• _Work item_
Would you reproduce the data below exactly, please, leaving out its images?
┄┄┄┄┄┄┄┄┄┄
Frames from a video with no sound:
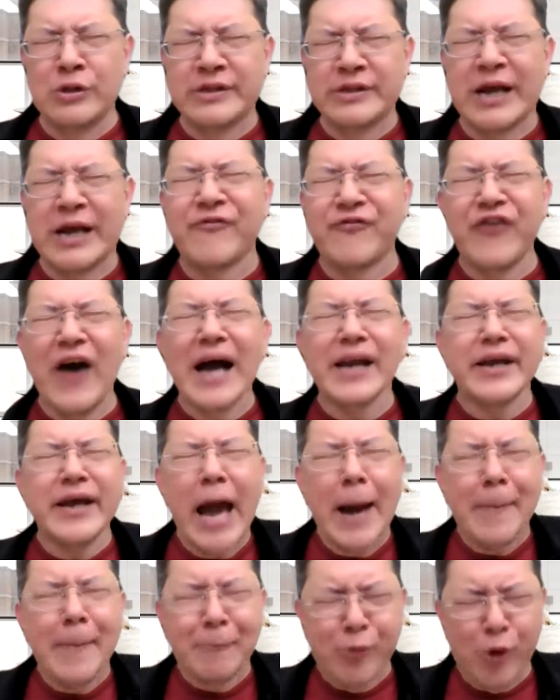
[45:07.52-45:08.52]
the Father
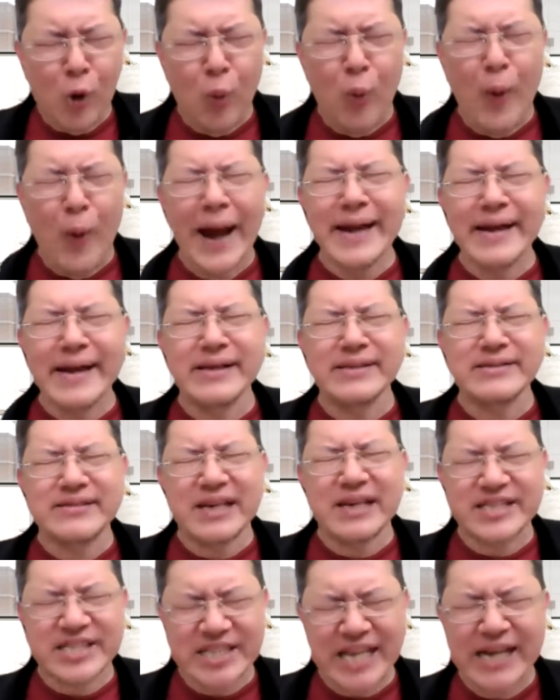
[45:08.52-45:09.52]
have provided
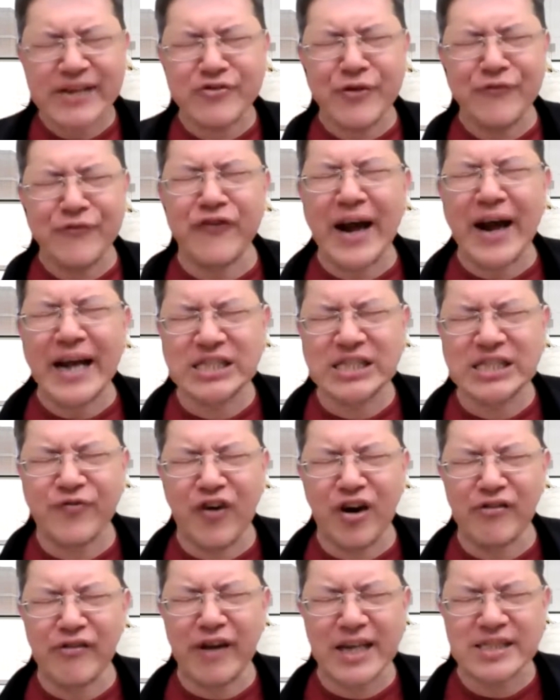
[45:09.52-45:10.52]
the sacrifice
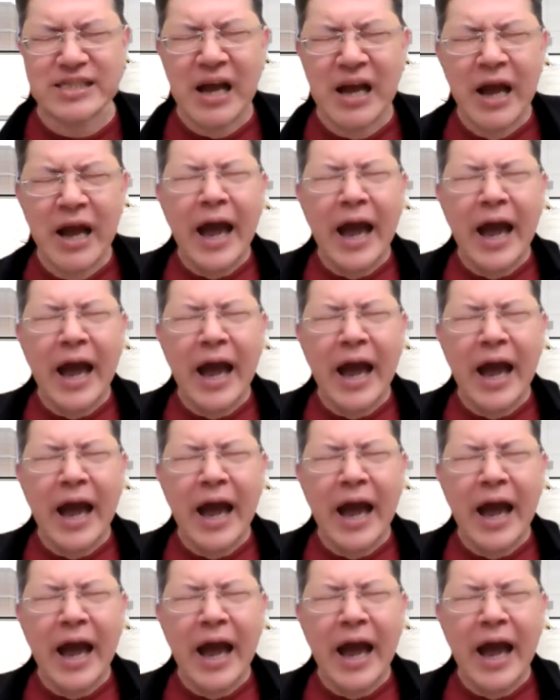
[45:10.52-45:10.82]
for us.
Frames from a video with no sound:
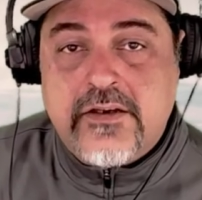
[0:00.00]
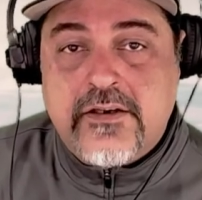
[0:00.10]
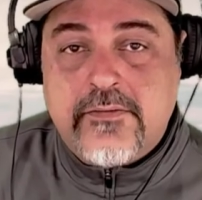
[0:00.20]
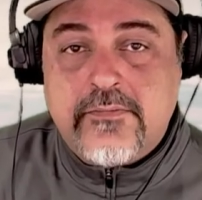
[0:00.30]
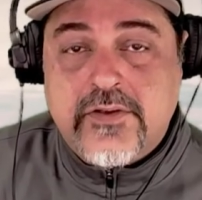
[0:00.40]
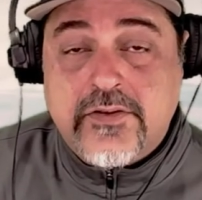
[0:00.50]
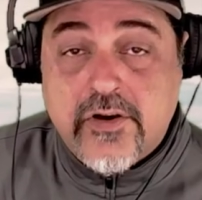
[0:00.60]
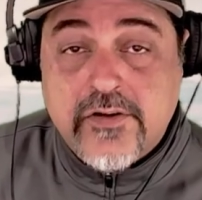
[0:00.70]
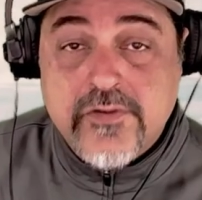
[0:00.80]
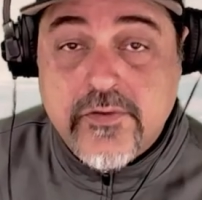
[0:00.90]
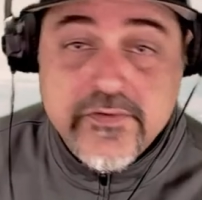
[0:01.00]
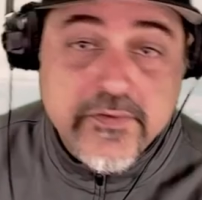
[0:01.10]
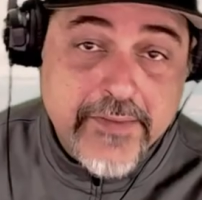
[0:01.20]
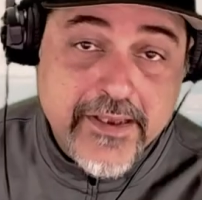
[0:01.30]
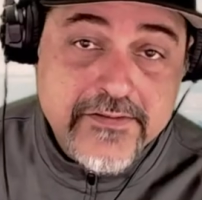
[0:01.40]
Um, the Dark Souls
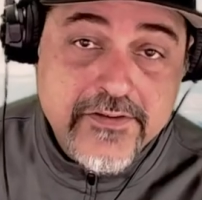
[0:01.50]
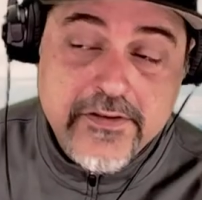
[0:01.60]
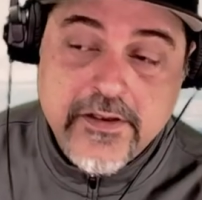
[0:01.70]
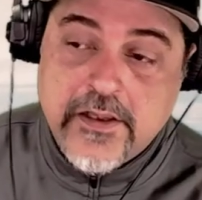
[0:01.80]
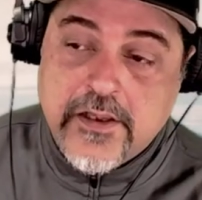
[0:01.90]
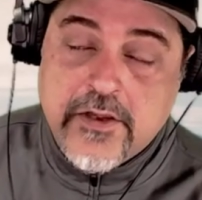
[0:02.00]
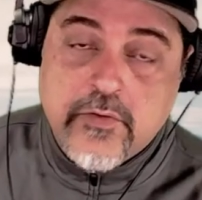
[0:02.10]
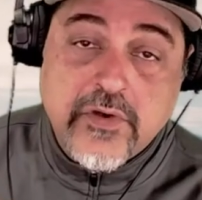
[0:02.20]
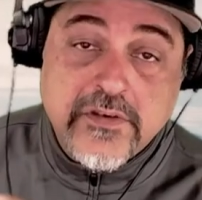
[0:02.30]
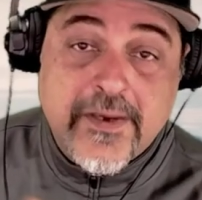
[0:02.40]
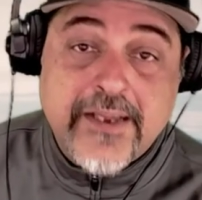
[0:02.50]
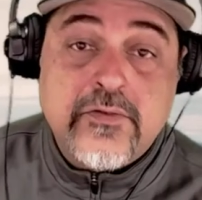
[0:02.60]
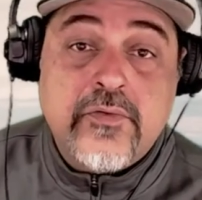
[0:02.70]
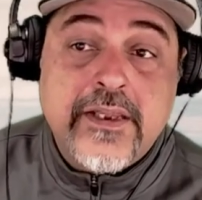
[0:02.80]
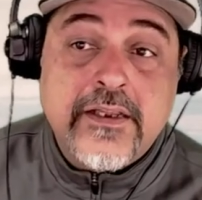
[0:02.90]
Remastered, which, by the
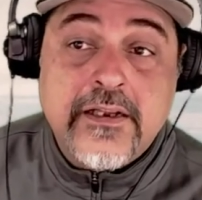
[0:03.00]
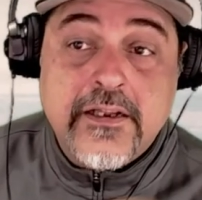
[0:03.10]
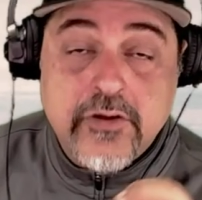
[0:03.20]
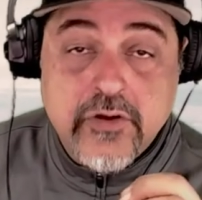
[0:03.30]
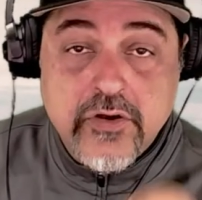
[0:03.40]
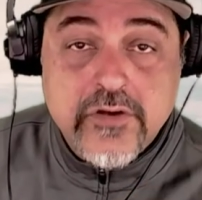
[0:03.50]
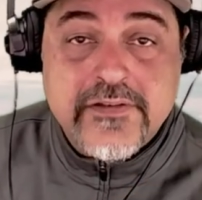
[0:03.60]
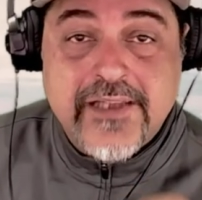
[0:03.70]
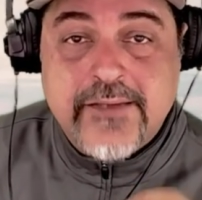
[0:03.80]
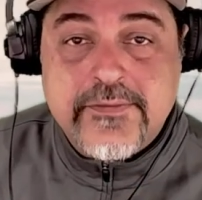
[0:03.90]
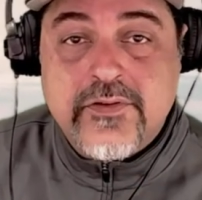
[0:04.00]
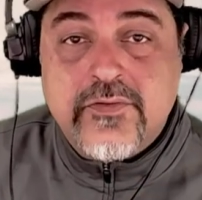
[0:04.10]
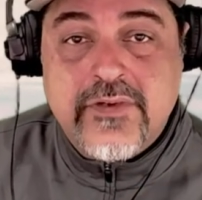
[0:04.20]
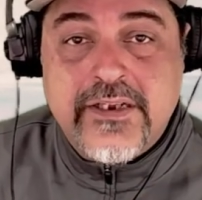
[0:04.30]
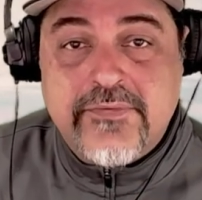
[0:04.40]
way, it looks
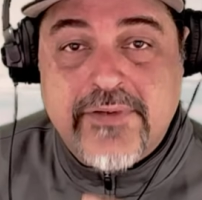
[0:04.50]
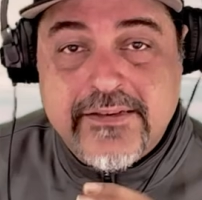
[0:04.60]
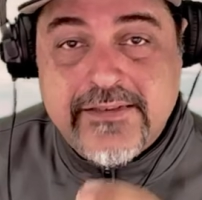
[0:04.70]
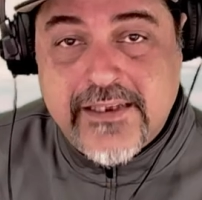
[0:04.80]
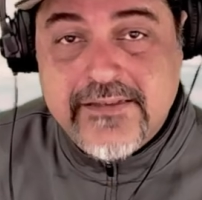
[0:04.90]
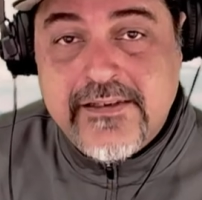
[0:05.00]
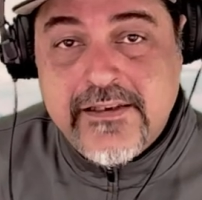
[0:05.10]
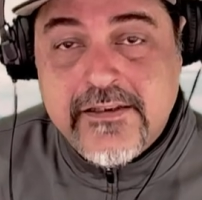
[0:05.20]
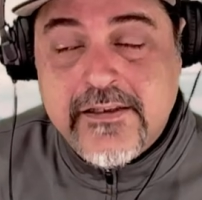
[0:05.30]
absolutely fantastic.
┄┄┄┄┄┄┄┄┄┄
• _Problem solution_
Frames from a video with no sound:
[45:07.52-45:08.52]
the Father
[45:08.52-45:09.52]
have provided
[45:09.52-45:10.52]
the sacrifice
[45:10.52-45:10.82]
for us.
Frames from a video with no sound:
[0:00.00]
[0:00.10]
[0:00.20]
[0:00.30]
[0:00.40]
[0:00.50]
[0:00.60]
[0:00.70]
[0:00.80]
[0:00.90]
[0:01.00]
[0:01.10]
[0:01.20]
[0:01.30]
[0:01.40]
Um, the Dark Souls
[0:01.50]
[0:01.60]
[0:01.70]
[0:01.80]
[0:01.90]
[0:02.00]
[0:02.10]
[0:02.20]
[0:02.30]
[0:02.40]
[0:02.50]
[0:02.60]
[0:02.70]
[0:02.80]
[0:02.90]
Remastered, which, by the
[0:03.00]
[0:03.10]
[0:03.20]
[0:03.30]
[0:03.40]
[0:03.50]
[0:03.60]
[0:03.70]
[0:03.80]
[0:03.90]
[0:04.00]
[0:04.10]
[0:04.20]
[0:04.30]
[0:04.40]
way, it looks
[0:04.50]
[0:04.60]
[0:04.70]
[0:04.80]
[0:04.90]
[0:05.00]
[0:05.10]
[0:05.20]
[0:05.30]
absolutely fantastic.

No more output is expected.